ATLANTIC CITY — Al Taliaferro Jr. runs on the Boardwalk.
Rain or shine.
And on Thanksgiving morning, he celebrated running 1,000 days straight.
“Thursday, I get the comma,” said Taliaferro on Tuesday before hitting the milestone. “I’m on the Boardwalk every morning and if I can’t get it in the morning, I get it in the evening.”
Taliaferro, 58, of the resort, is a member of the South New Jersey chapter of Black Men Run, an international running club with health-conscious members in 29 states, Europe, and Japan.
The Black Men Run organization’s core mission includes fighting health disparities that uniquely affect Black men.
According to the Black Men Run website, more than 40% of Black people older than 20 years old have cardiovascular disease. Black males have a risk of having a stroke at twice the rate of whites and heart disease is the number one cause of death for African American males.
“At Black Men Run we believe that running/jogging can change these alarming trends and we are here to encourage African American males to get out and be active,” the website says. “Research tells us that running on a regular basis not only benefits individuals from a physical standpoint.”

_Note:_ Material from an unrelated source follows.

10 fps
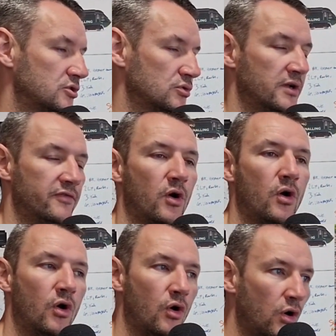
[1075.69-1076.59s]
So if
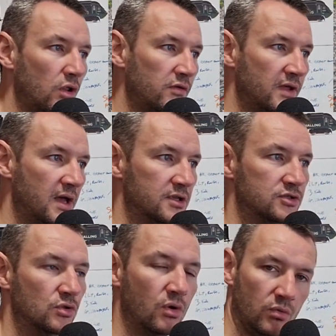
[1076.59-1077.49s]
all of that is not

Running reportedly helps boost confidence, fights depression and relieves stress.
Taliaferro said he knows this for a fact.
“It’s very therapeutic,” Taliaferro said of running. “Sometimes I can be in low or bad spirits and after I run, I feel much better.”
Although Taliaferro, who ran cross country for Stockton University in college, always ran at least once per week, he became more consistent during the COVID-19 pandemic.
“So many lives could have been saved during this pandemic had guys been in better shape,” Taliaferro said. “We’re trying to inspire more Black men to get healthier.”
Taliaferro said he joined a 30-day run challenge that turned into 60 days, then 90 days and he hasn’t taken a break in nearly three years.
“This just shows how fast time can go,” Taliaferro said.
Many from the running club along with family and friends took a celebratory run with him on Thanksgiving Day.
Tony Sample, the Black Men Run South New Jersey chapter president, also came to celebrate the achievement. Taliaferro’s sister, Levonne Taliaferro, said she never doubted her brother could run a thousand days straight.
“Both of us were on the track team in school so I had all the confidence in him,” Levonne Taliaferro said of her brother.
Philip Hill, of Atlantic City, commended Taliaferro for his resilience.
“I don’t mind if it’s cold, but I can’t do it in the rain,” Hill said.
Not so for Taliaferro.
“I’ve run in rain, snow, storms.” Taliaferro said. “There’s been times I’ve run in dress shoes. There have been some days I didn’t want to run. But I ran.”